Work instruction: In the data below, find the line containing "[252.00-253.00s]" and the line containing "[259.00-259.80s]", then reproduce them and every line between, exactly. Omit pictures.

[Stored data entries]
[Start of Attachment]

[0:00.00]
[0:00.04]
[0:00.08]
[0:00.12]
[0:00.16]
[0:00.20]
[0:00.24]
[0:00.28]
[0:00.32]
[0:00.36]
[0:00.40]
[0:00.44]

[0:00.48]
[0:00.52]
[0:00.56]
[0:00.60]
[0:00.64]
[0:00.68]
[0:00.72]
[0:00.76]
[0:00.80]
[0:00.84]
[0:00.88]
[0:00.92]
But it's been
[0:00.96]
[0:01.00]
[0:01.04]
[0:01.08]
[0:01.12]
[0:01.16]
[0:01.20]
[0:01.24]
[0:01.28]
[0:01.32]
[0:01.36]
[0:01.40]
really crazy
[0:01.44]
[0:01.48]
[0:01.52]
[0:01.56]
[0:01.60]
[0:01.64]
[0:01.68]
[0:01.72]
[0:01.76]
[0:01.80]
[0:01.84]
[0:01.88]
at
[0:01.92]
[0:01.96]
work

[End of Attachment]
[Start of Attachment]

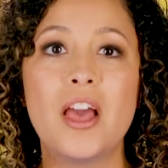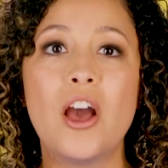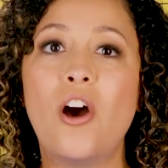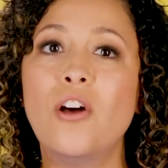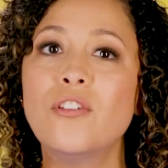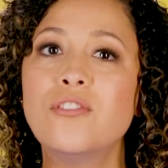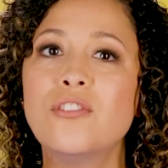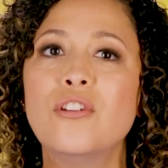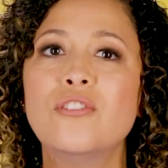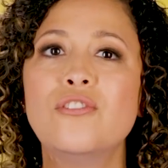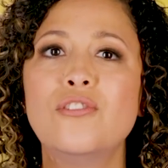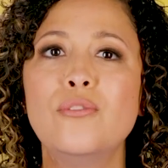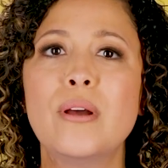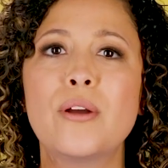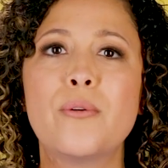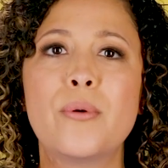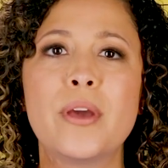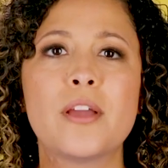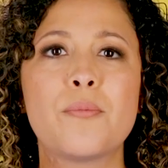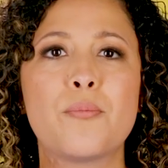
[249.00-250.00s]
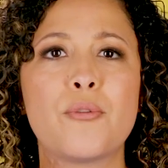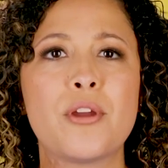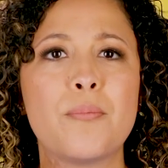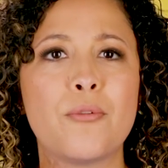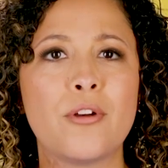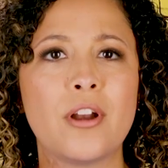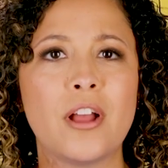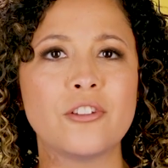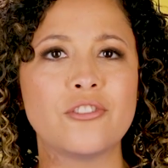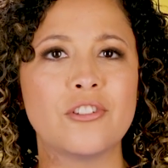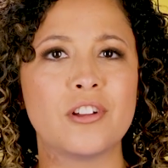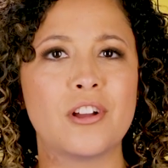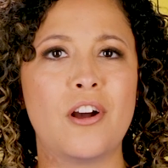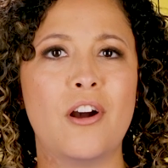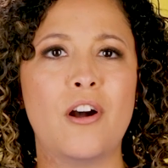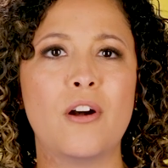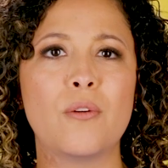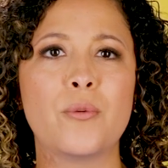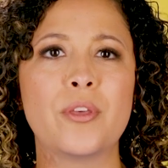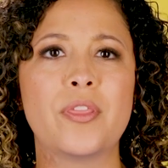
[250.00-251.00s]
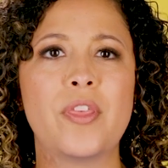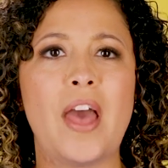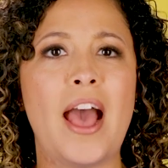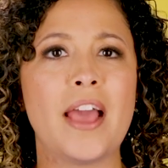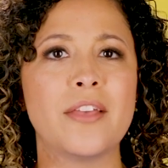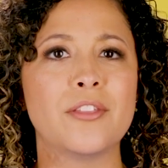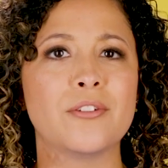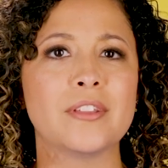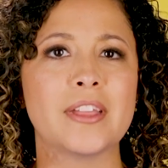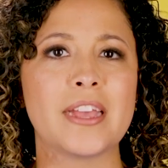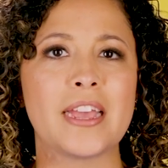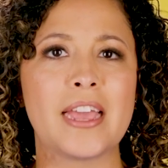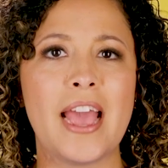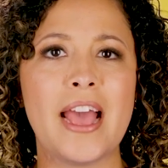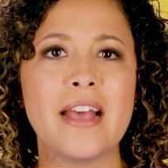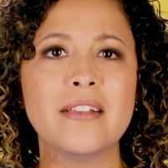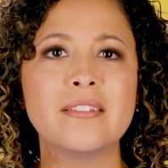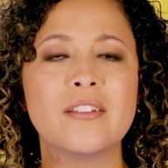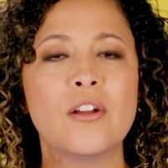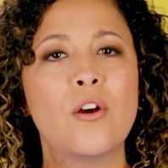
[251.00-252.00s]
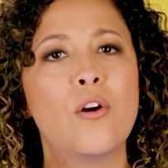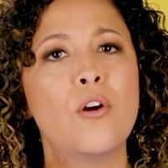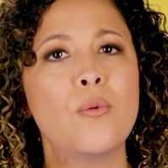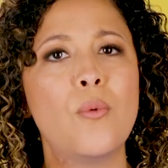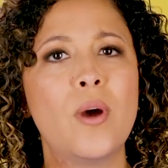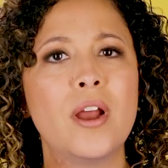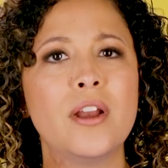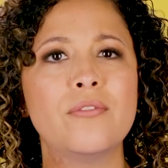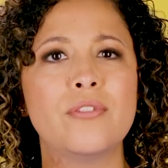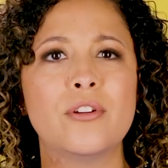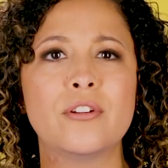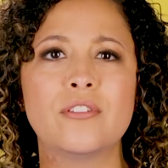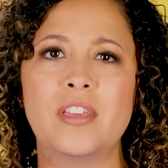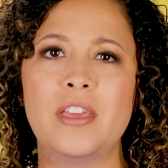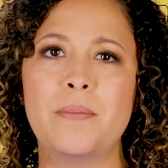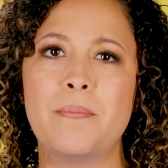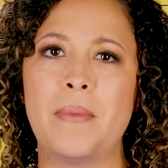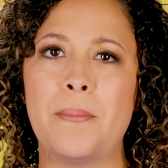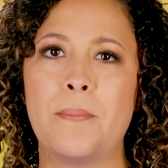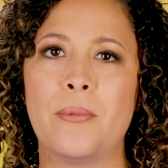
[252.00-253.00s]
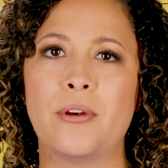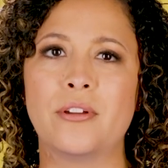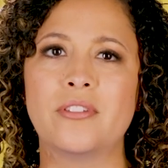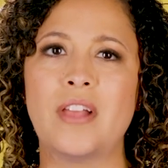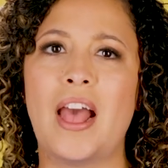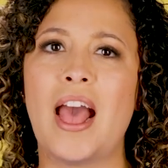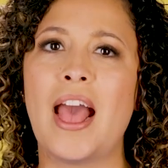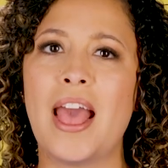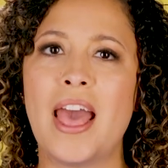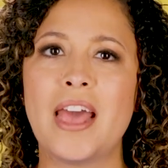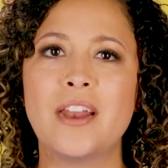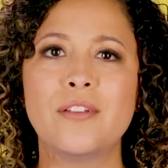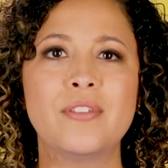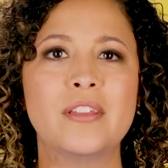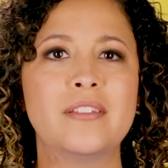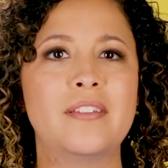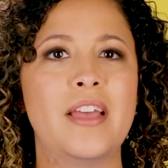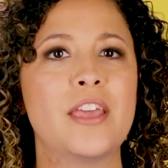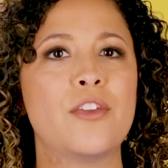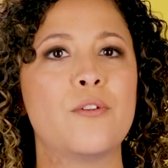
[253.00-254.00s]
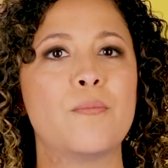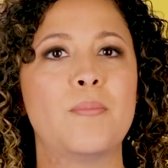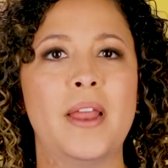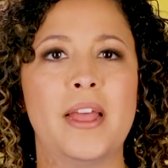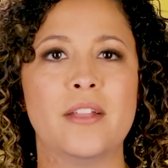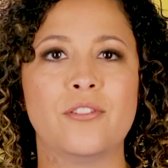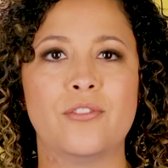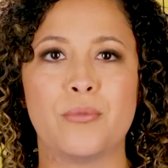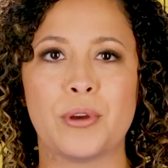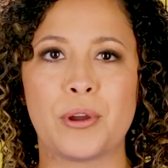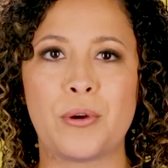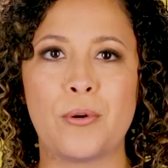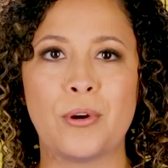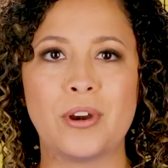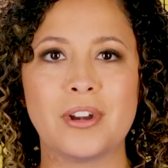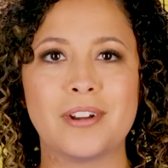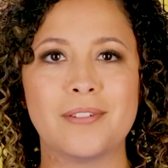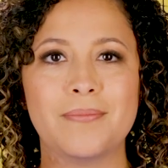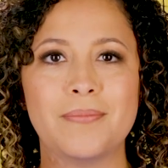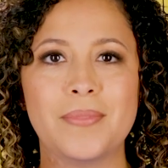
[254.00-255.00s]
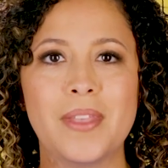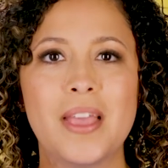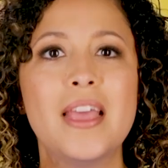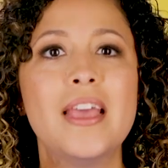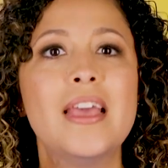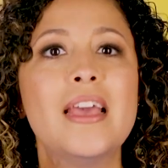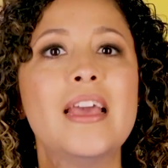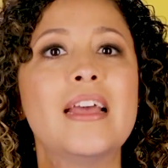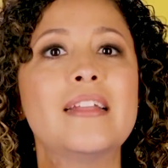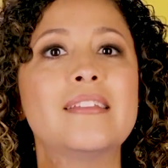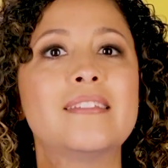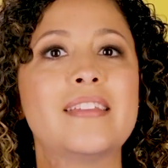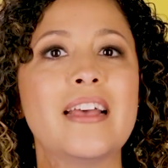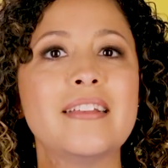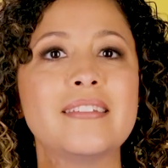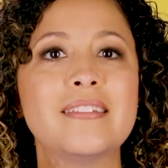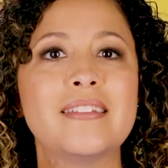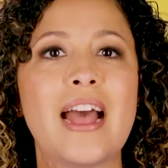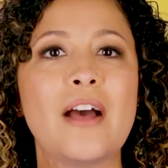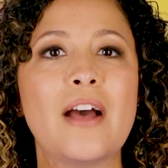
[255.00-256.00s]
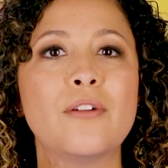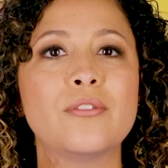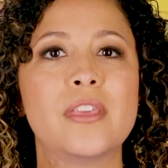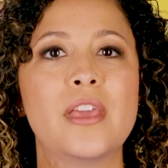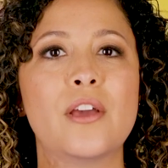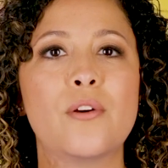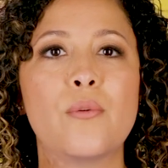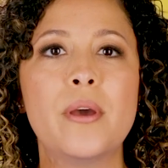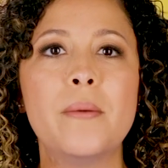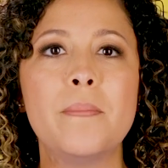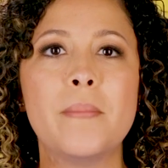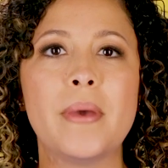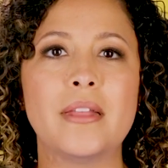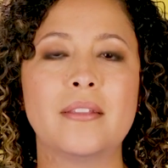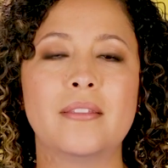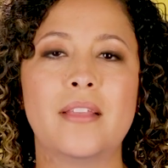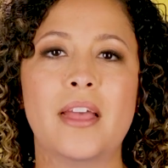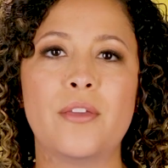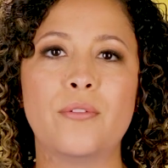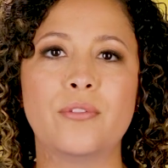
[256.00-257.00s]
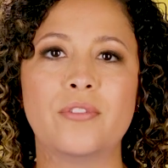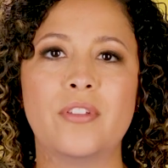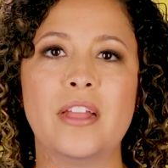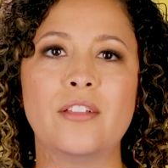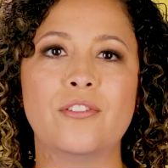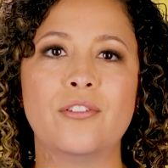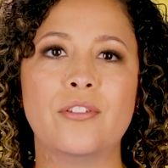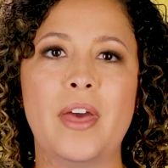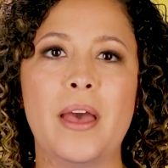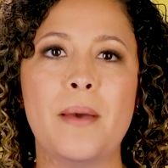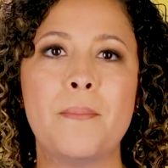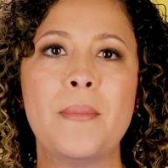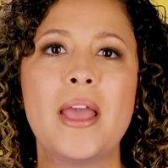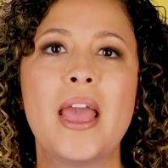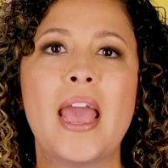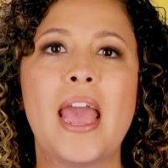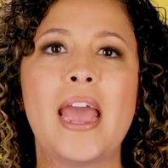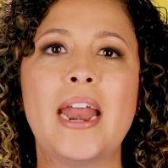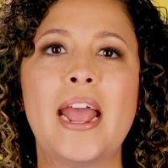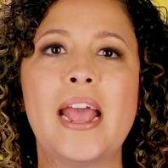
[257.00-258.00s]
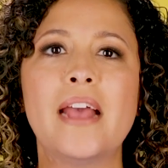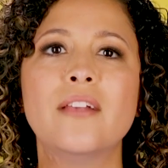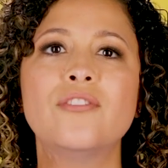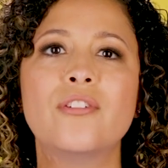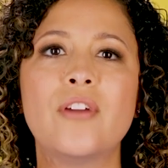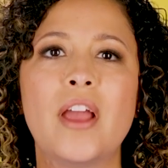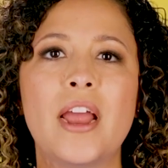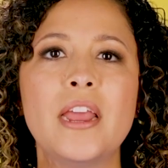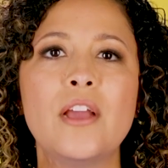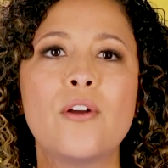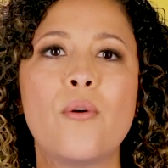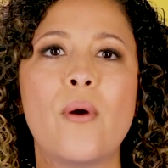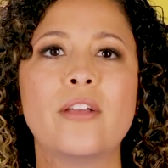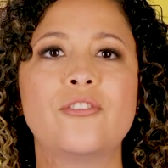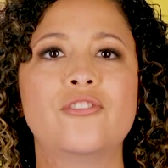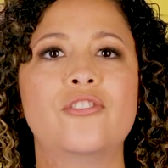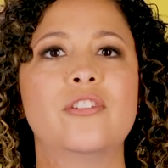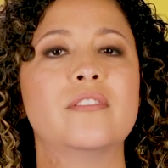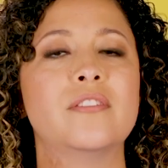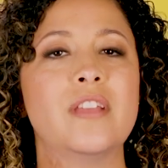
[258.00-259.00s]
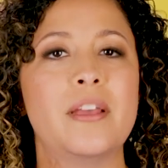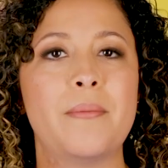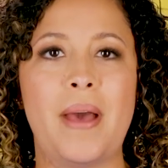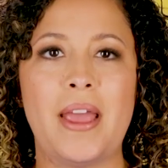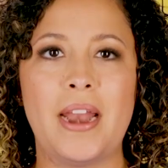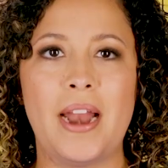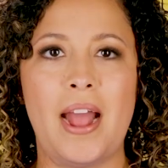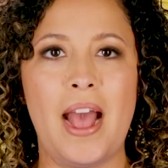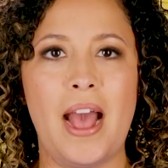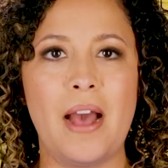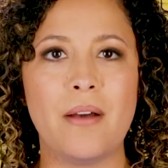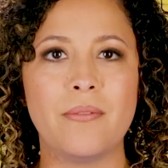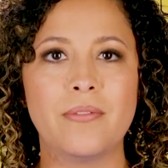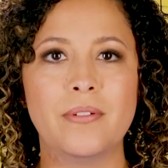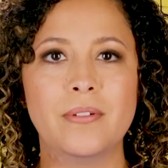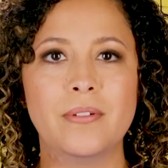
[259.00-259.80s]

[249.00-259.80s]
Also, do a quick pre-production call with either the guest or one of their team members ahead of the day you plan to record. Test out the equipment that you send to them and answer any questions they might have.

[End of Attachment]

Problem solution:
[252.00-253.00s]
[253.00-254.00s]
[254.00-255.00s]
[255.00-256.00s]
[256.00-257.00s]
[257.00-258.00s]
[258.00-259.00s]
[259.00-259.80s]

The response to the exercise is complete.